To such a hopeless extent we have been continually dependent on it that it has become exceedingly difficult to conceive of a mode of mental life in which imagination is _not absent_ but not spontaneous and continual either, not a factory of emotional stimulation! The Buddha had discovered that there exists a mode of mental life in which imagination is controlled, subjected to mental will rather than commanding the will. The Buddha teaches a mode of mental life in which only the right measure and kind of imagination is being resolved to, and only in the right time also. Through this sublime mode of mental life, free from the compulsive drive of spontaneous imagination, the mind’s attentive and penetrative capacities evolve to such an extent that emotional stimulation gradually diminishes, and with that, there finally begins the evaporation of the thick and heavy layer of delusion which separates the consciousness from reality and from experience. And finally, we find out that reality and experience are no longer “personal” phenomena; existence is no longer a “personal” experience in relation to which we can indulge in preferences! Things are in themselves neither good or bad, pleasurable or painful, meaningful or meaningless, belonging here or there, deserving this or that – but everything is just “the way it is”, because the imagination which used to impose all these attributes over the tiniest experiences, thereby also eliciting obsession, fear, and aversion, over about everything that comes across the scope of the senses, has been now disciplined and tamed. This whole existence appears to be without attributes, without features, without meaning and purpose also!
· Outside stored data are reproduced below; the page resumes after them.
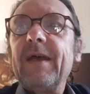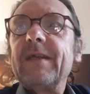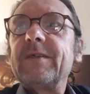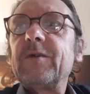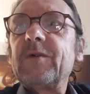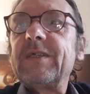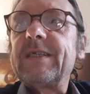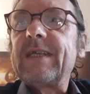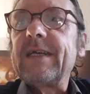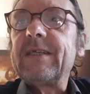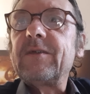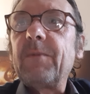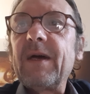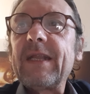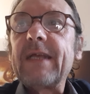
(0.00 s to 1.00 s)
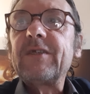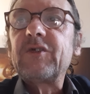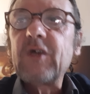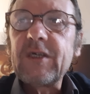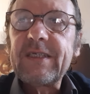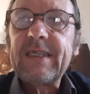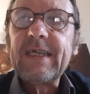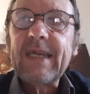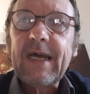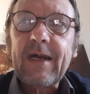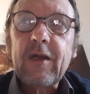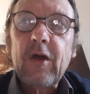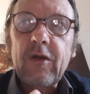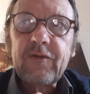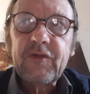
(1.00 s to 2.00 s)
So it's about adjusting our
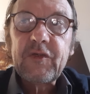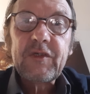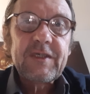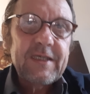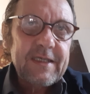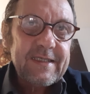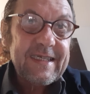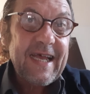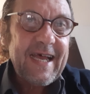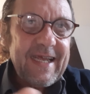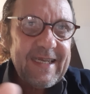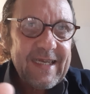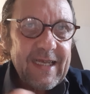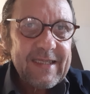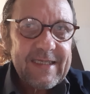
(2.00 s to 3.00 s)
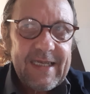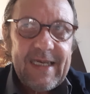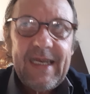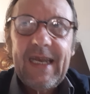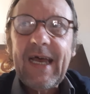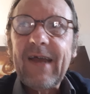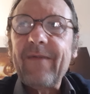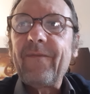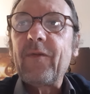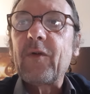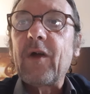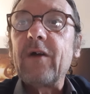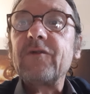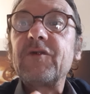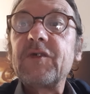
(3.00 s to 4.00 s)
consciousness and our daily life. For
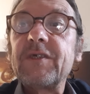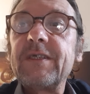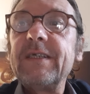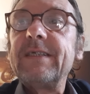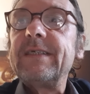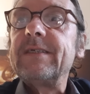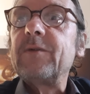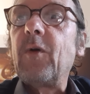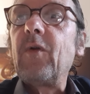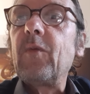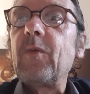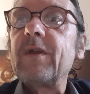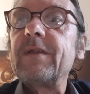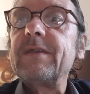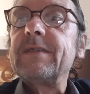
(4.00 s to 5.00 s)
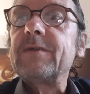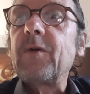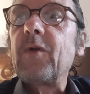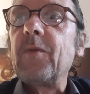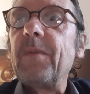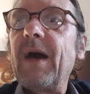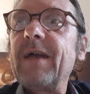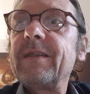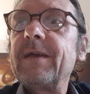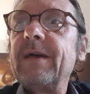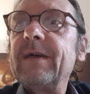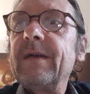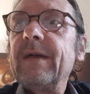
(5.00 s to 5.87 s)
consciousness is all what it's all about.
The world as a mundane thing seem to vanish, and vanishes also, the mundane “self”. One then looks back at the time when imagination was the creator of all this world and everything in it, when one used to take it seriously, to place immediate and unquestionable faith in its findings and conclusions, and ceaseless desires, on a momentary basis – one beholds the suffering and confusion which this habitual imagination used to cause, for oneself and for others, and finally one recognises the taste and substance of true, transcendental freedom, beyond the contamination, the deception, the evil, the suffering, the utter bore, and the prison, of spontaneous imagination.